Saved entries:
- Opening Delimiter -

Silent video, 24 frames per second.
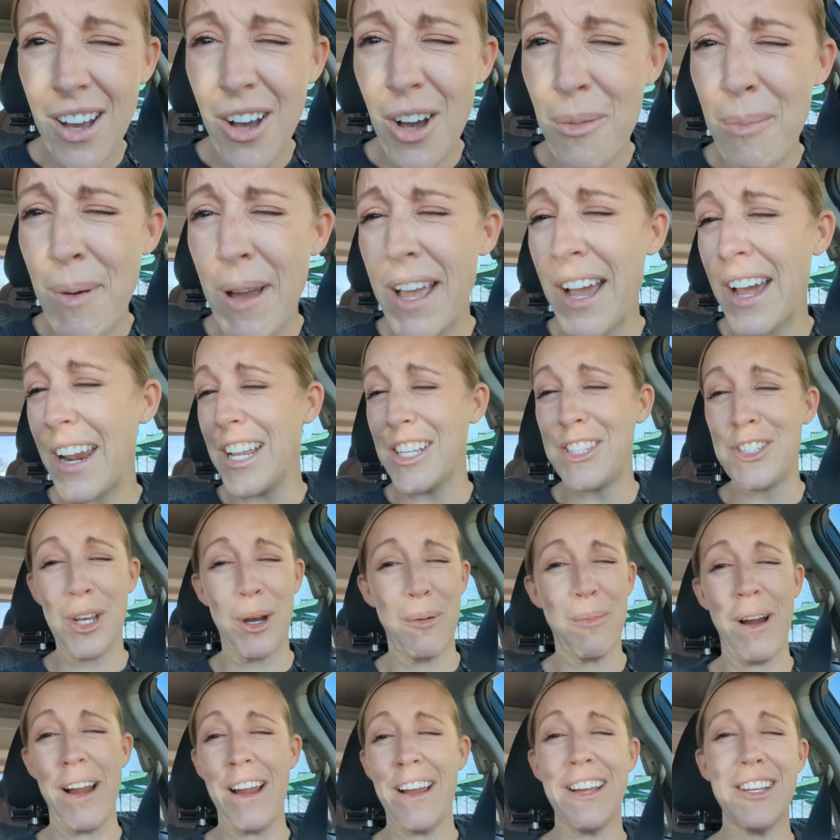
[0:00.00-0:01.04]
Oh my God, it's so
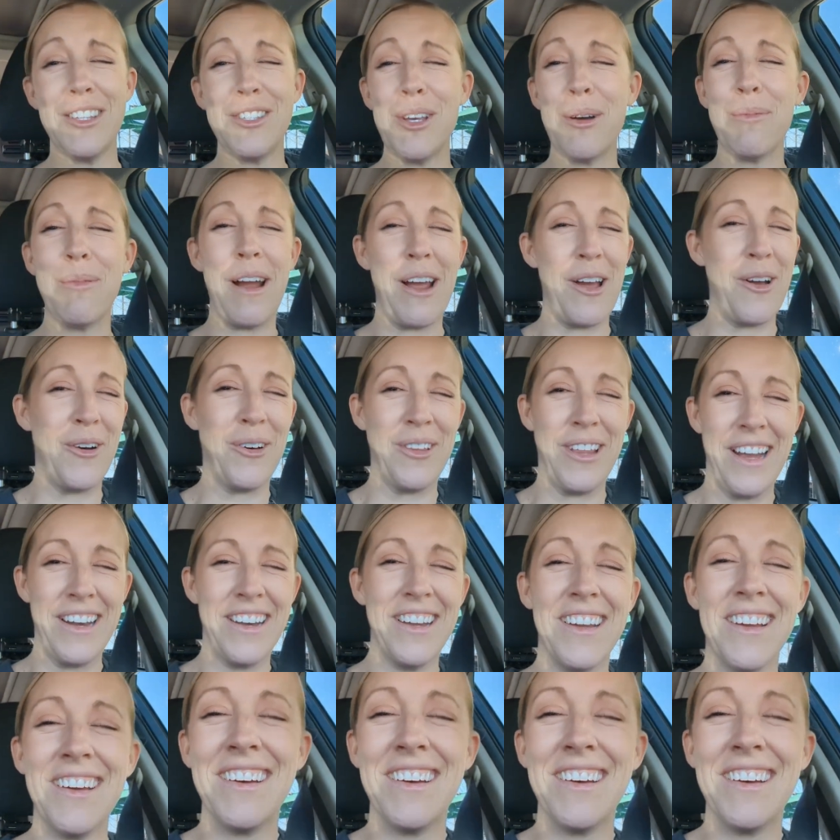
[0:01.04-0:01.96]
bright. It's so bright. Hold on.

- Closing Delimiter -

The records above must be copied exactly, with no pictures carried over.

Silent video, 24 frames per second.
[0:00.00-0:01.04]
Oh my God, it's so
[0:01.04-0:01.96]
bright. It's so bright. Hold on.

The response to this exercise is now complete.